IUBio

How animals in the hydrothermal vent can live with the high temperature.

Jonathan Silverlight jsilver at merseia.fsnet.co.uk
Sat Mar 30 08:29:28 EST 2002


In message <3ca52ae3.873801 at news.earthlink.net>, Davin C. Enigl 
<enigl at aol.com> writes
>On Fri, 29 Mar 2002 15:10:21 -0600, "Paul F. Dietz"
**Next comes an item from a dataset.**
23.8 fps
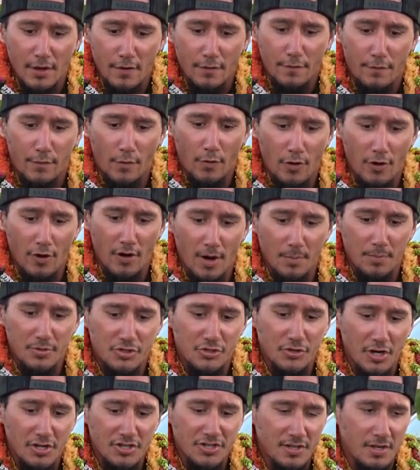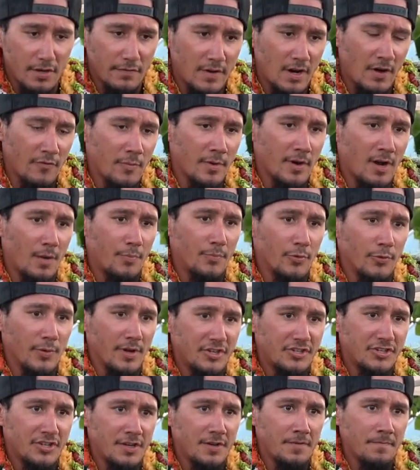for obstruction of government
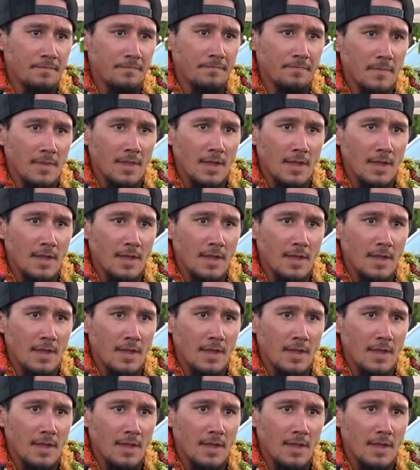operation.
><dietz at interaccess.com> wrote:
>
>>Perhaps they get converted to a carbonized nanolump that
>>has a similar shape and can initiate the same conformational
>>chain reaction in the affected proteins.
>>
>>      Paul
>
>I don't think your nanolumps would be composed of the organic prions
>themselves, because the lumps would have decomposed beta sheets,
>haveins sid that  . . .  a variation on your "nanolump theory" was one
>of the possibilities proposed by Paul Brown et al. in the paper New
>studies on the heat resistance of hamster-adapted scrapie agent:
>Threshold survival after ashing at 600°C suggests an inorganic
>template of replication  --  Paul Brown, Edward H. Rau, Bruce K.
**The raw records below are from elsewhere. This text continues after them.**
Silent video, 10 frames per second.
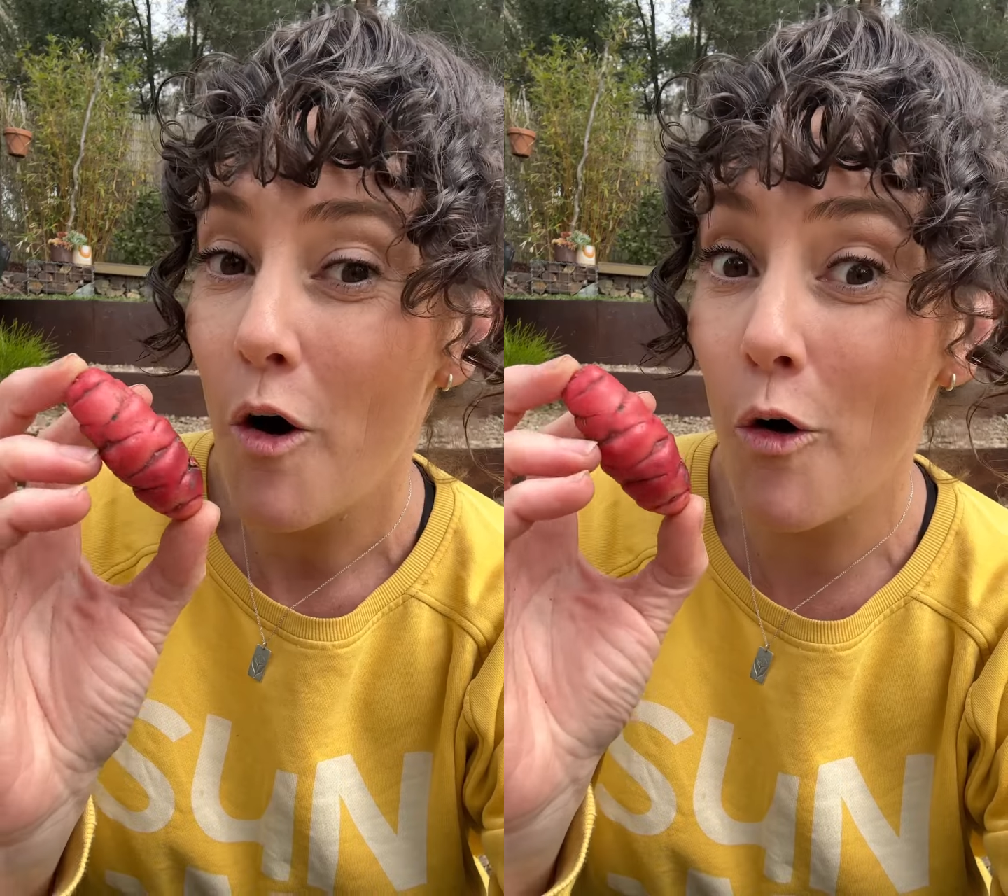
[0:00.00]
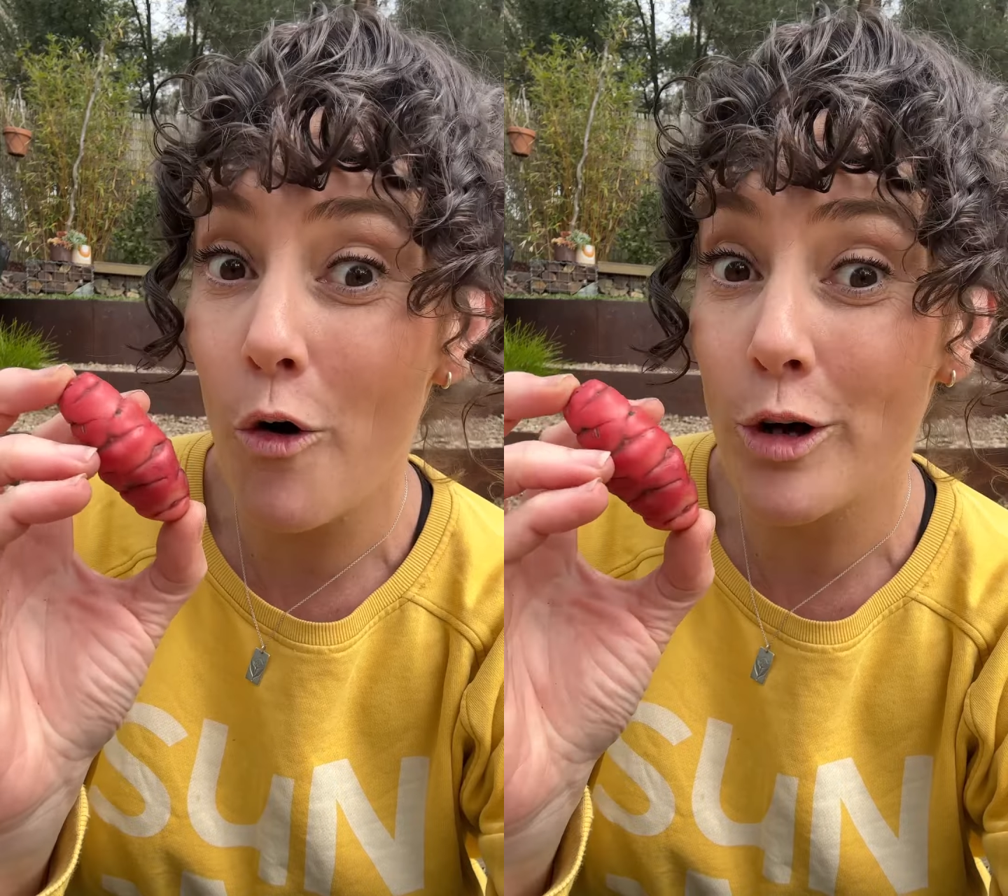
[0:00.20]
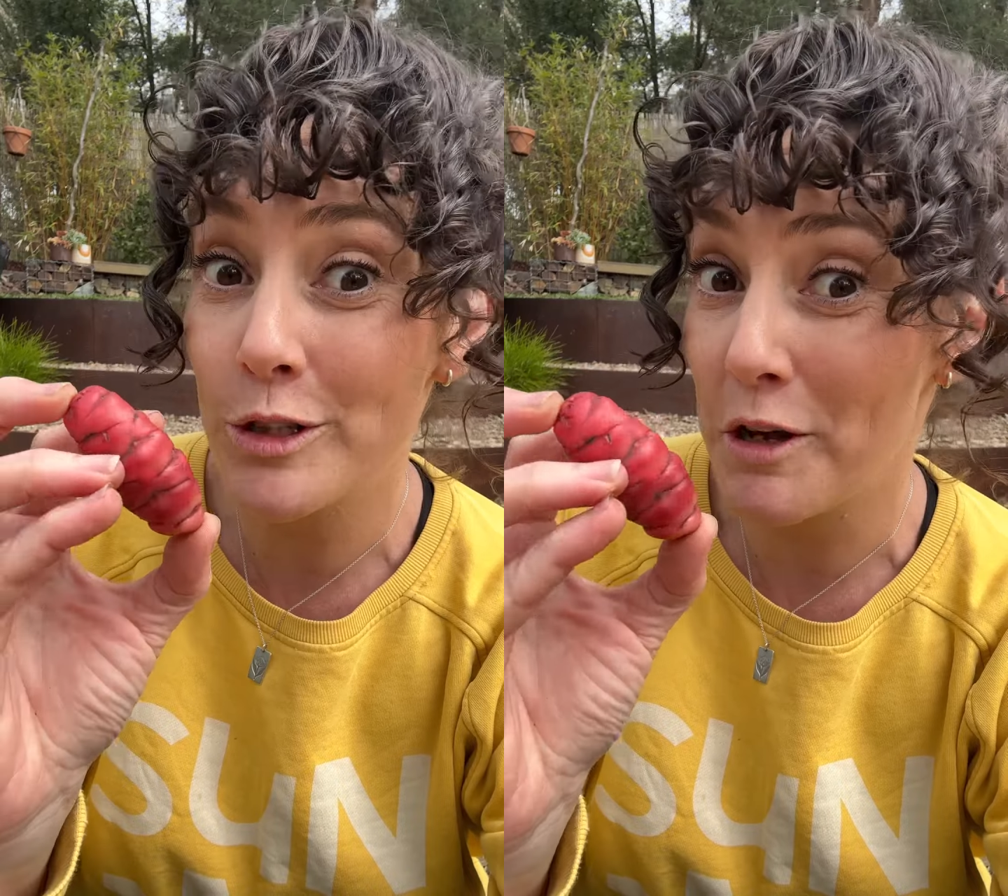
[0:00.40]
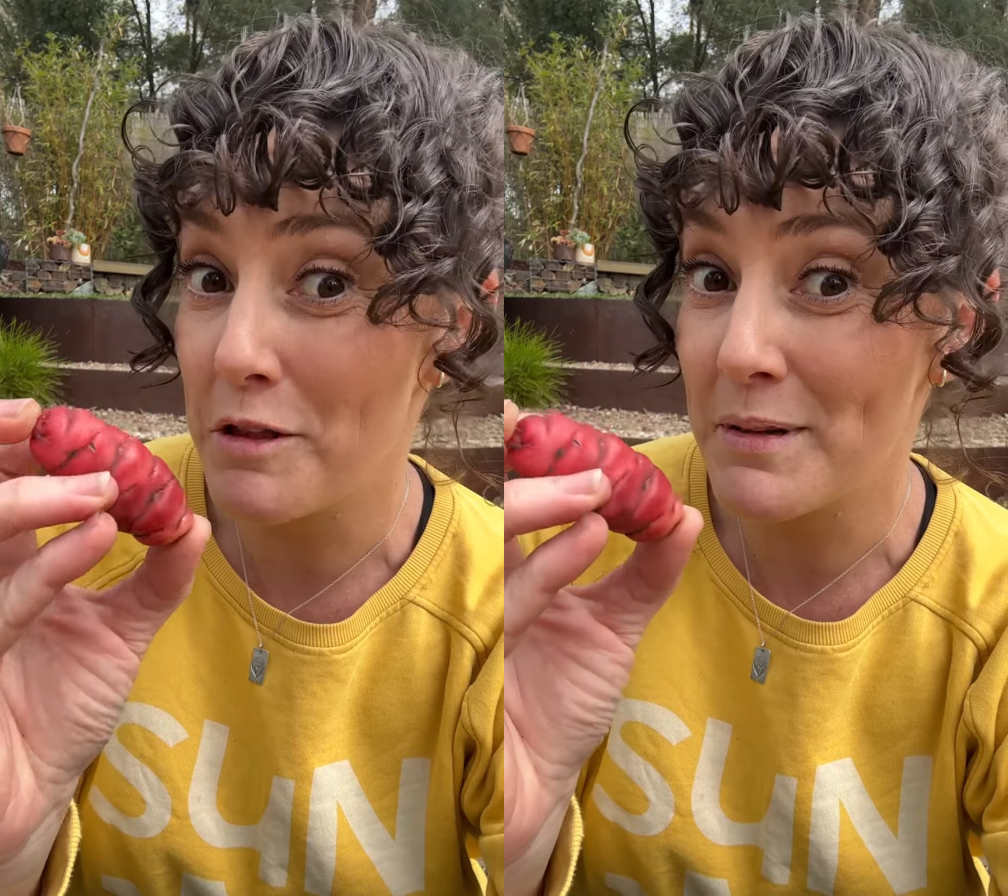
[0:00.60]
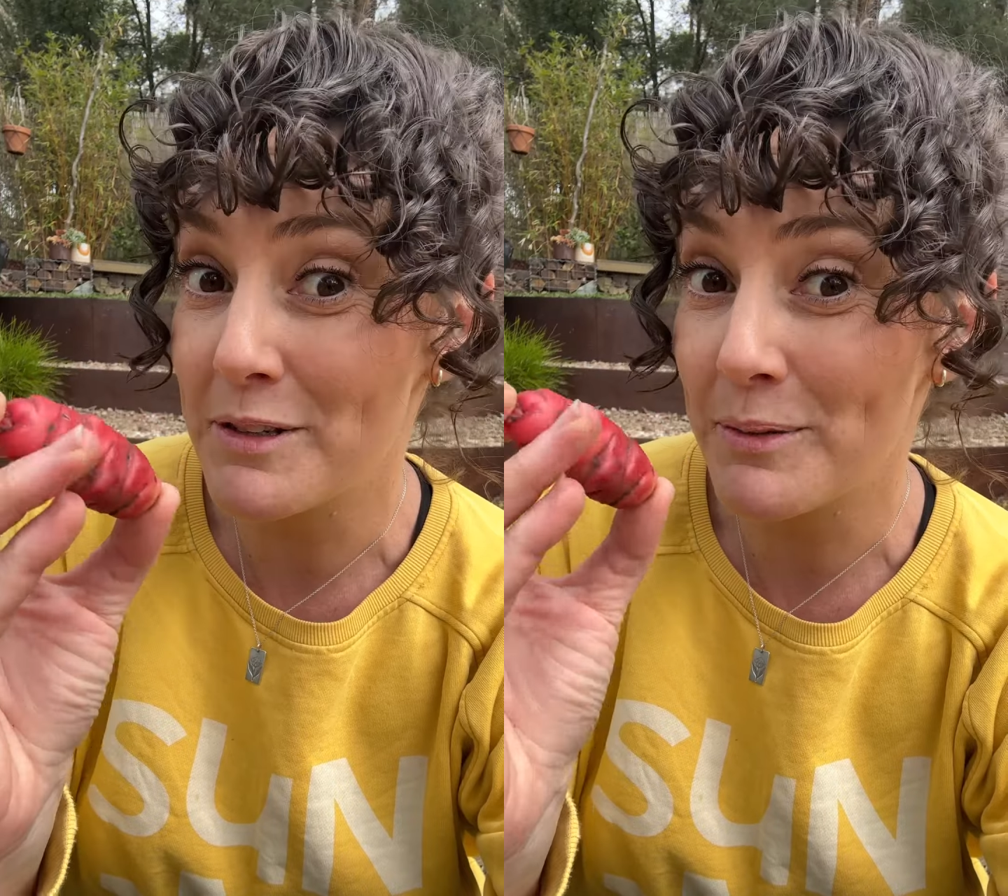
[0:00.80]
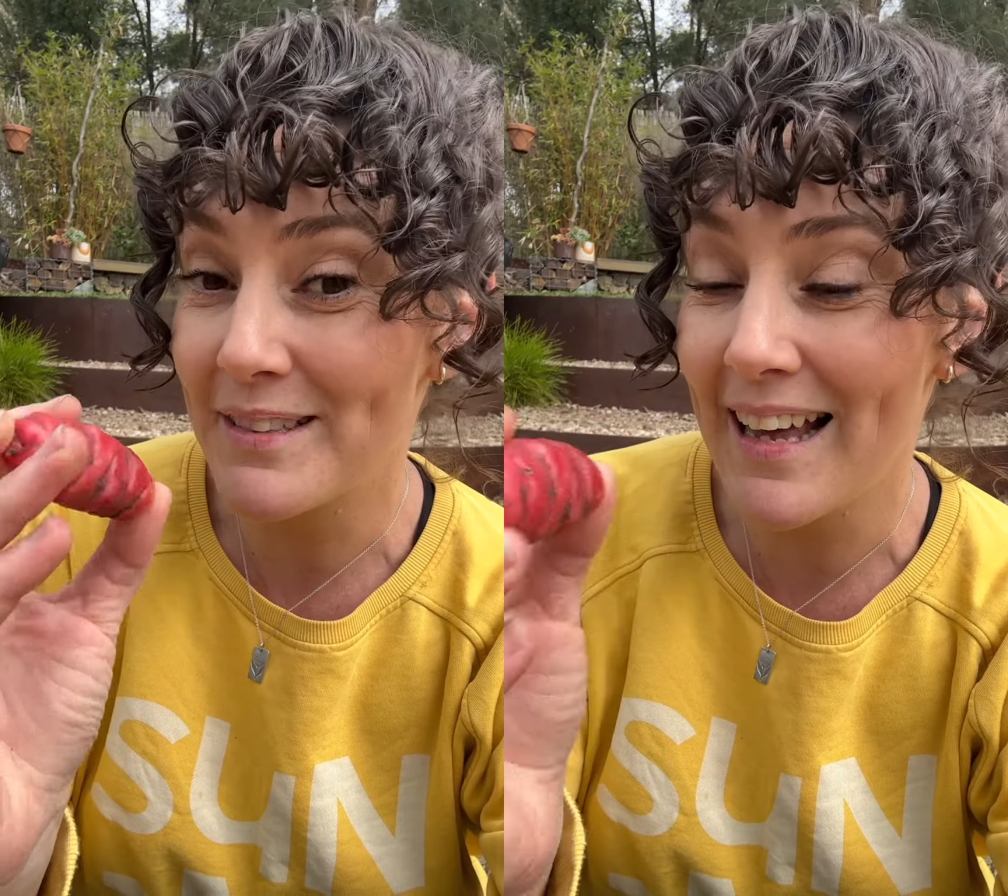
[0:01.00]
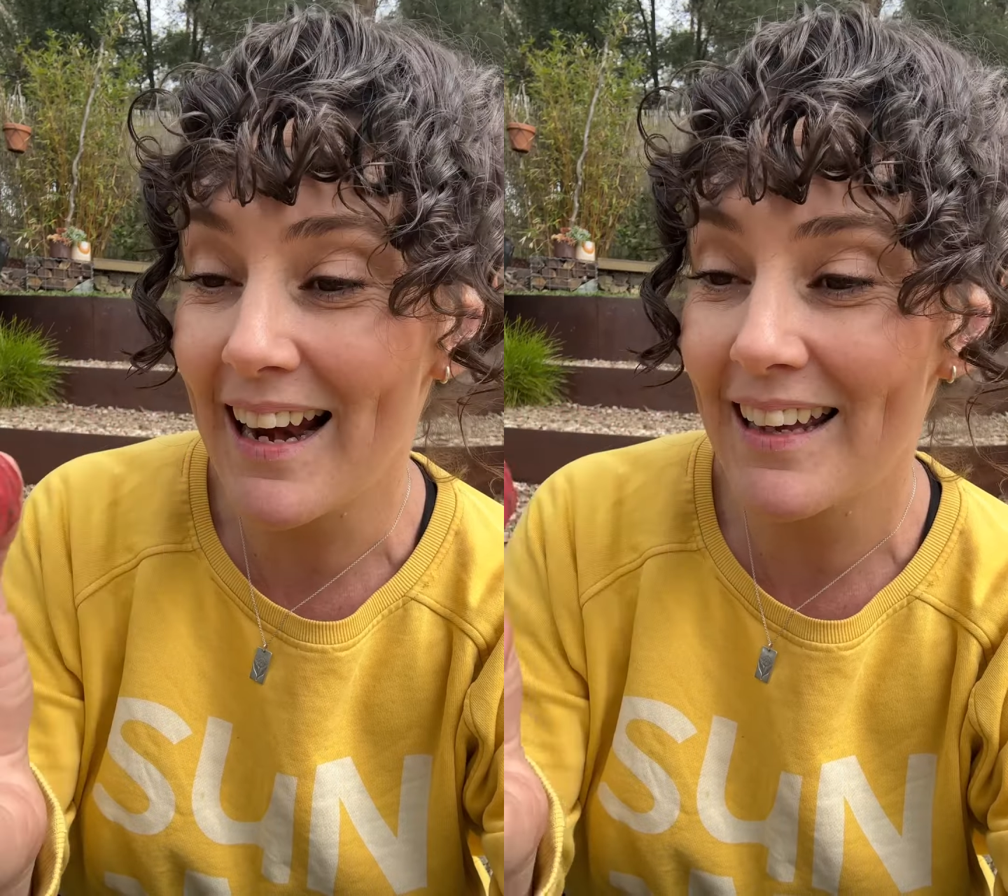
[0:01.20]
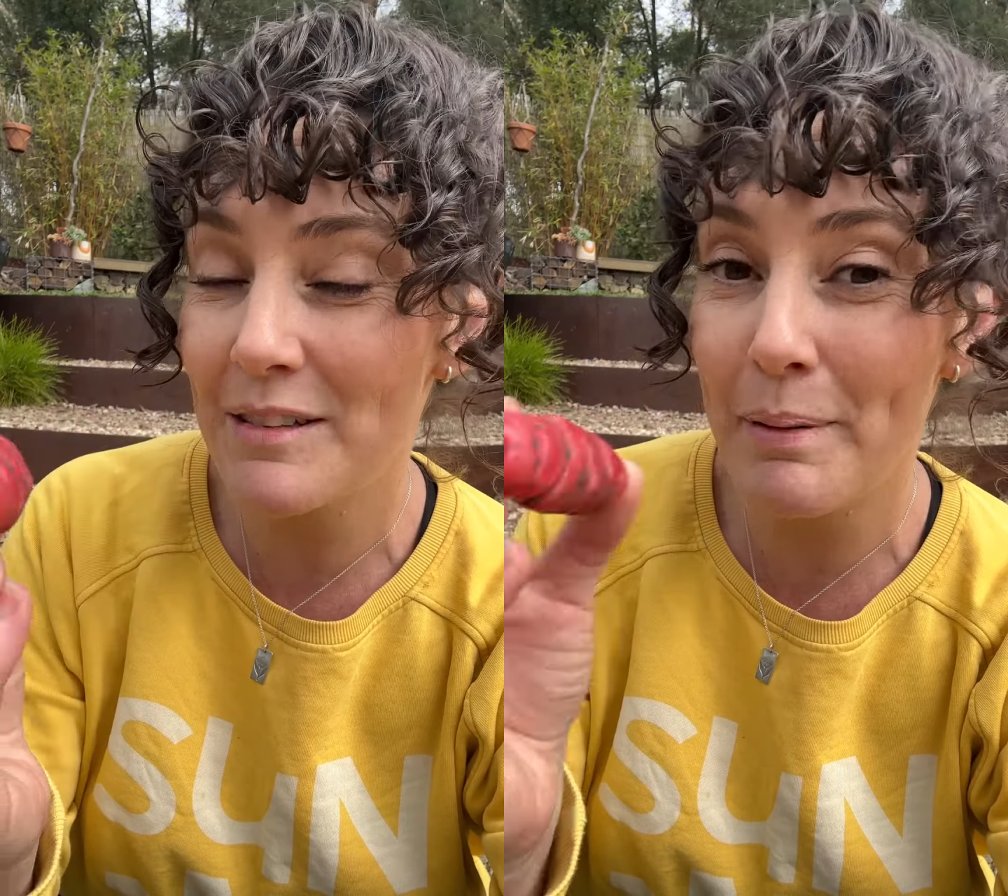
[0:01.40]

or turn them into a salad,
>Johnson, Alfred E. Bacote, Clarence J. Gibbs Jr., and D. Carleton
>Gajdusek. (I already posted the web site and in reference to Jonathan
>Silverlight's post).
>
>This has some spectacular possibilities for inorganic self-replication
>of organic biomolecules (by inorganic self-assembly):
>
>1)  We have Prions in a brain tissue matrix.
>
>2)  We subject this to gradual heating up to 600C.
>
>3)  By heating, a lot of freely moving carbon atoms are created by
>partial destruction of the tissues and prions remain protected from
>destruction by that carbon.  This protection is already shown to take
>place by Taylor (1991) in autoclaved prion material.
>
>4)  The prions are coated with carbon.  This would not be biologically
>active because the 3-D size would be larger than the original.
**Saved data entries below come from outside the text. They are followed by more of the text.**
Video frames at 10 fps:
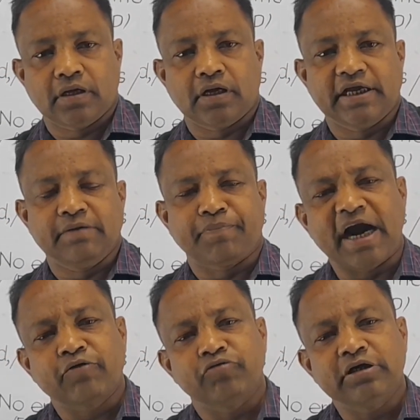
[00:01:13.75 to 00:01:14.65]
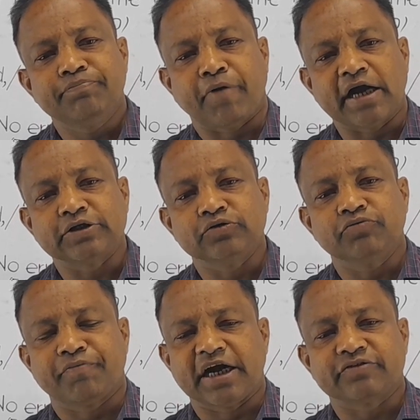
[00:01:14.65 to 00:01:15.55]
In part 1, part
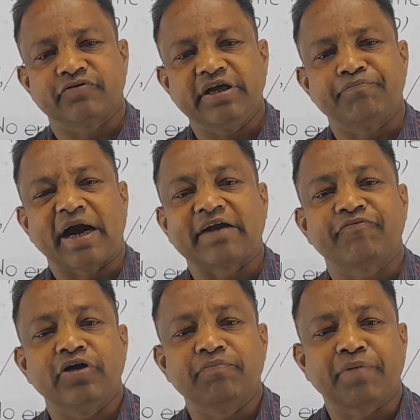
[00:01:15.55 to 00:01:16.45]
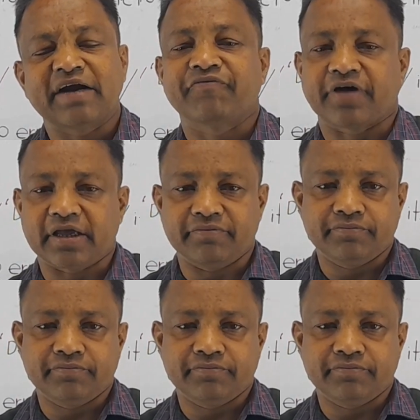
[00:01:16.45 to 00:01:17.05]
2, part 3, part 1, part 5.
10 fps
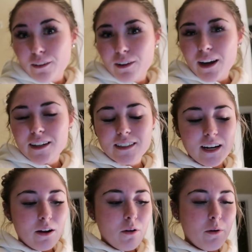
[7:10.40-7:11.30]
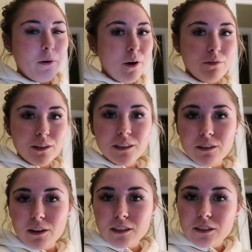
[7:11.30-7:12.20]
I love you guys, and I'll hopefully see
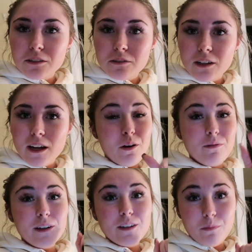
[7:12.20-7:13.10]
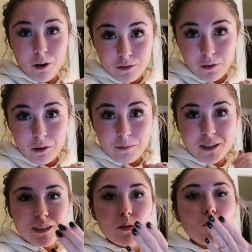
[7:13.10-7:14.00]
you very soon. Hopefully tomorrow's
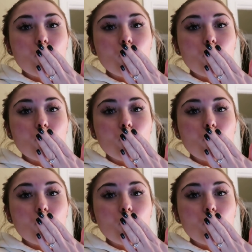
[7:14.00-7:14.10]
Vlogmas.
>However, (at least) partial 2-D (and maybe 3-D) carbon casts might
>still be made of the bio-active area of the prion, i.e. forms of the
>"real" bio-prions.  (This is going to be a fossilization process.)
>
>5)  The casts might release the bio-prions and the bio-prions then get
>fully denatured.  But this leave the carbon casts intact.
>
>6)  An inorganic mineralization could take place as in crystal
>formation on a molecular level making an exact ( or good enough) copy
>of the organic biomolecule (prion in this case).
>
>7)  That inorganic positive (probably not 3-D, but, 2-D) cast could
>then be a bio-mimic and could act as a catalyst on the PrP precursor
>causing the CJD/BSE/TSE.
>
>This inorganic-mimic would be more heat resistant than the orininal
>organic bio-prion.  Yet, it does not survive 1000C for long.
>
>Brown, et al. says that total destruction of prion infectivity in a
>bio-medical trash sterilization chamber (even at the exit temperature
>of 1000C), can not be assued at this point.
>
>As far as I know no microorganism (actually, I mean, spores) has
>survived beyond 370C for any prolonged length of time and remained
>viable.  Unfortunately, I do not know the actual D-values involved.
>But the above "inorganic nanolump" would leave open the possibility
>for a biologically-active inorganic form of prion based on castings of
>prion organic molecules.  The inorganic nanolumps could exist.
>
>Could more complexed inorganic-lifeforms exist or be constructed by us
>based on organic castings?  This is a nanotechnology production method
>in materials science already by Burkett and Davis (1995), and Burkett
>and Simms (1996).

I suspect it will go the other way - inorganic casts have great 
stability but organic molecules have much more flexibility in the ways 
you can put them together.
There's a theory that the original substrate for the evolution of life 
was inorganic (Cairns ??) and there's an SF story by Hal Clement in 
which zeolite is used as the template for coding artificial life-forms.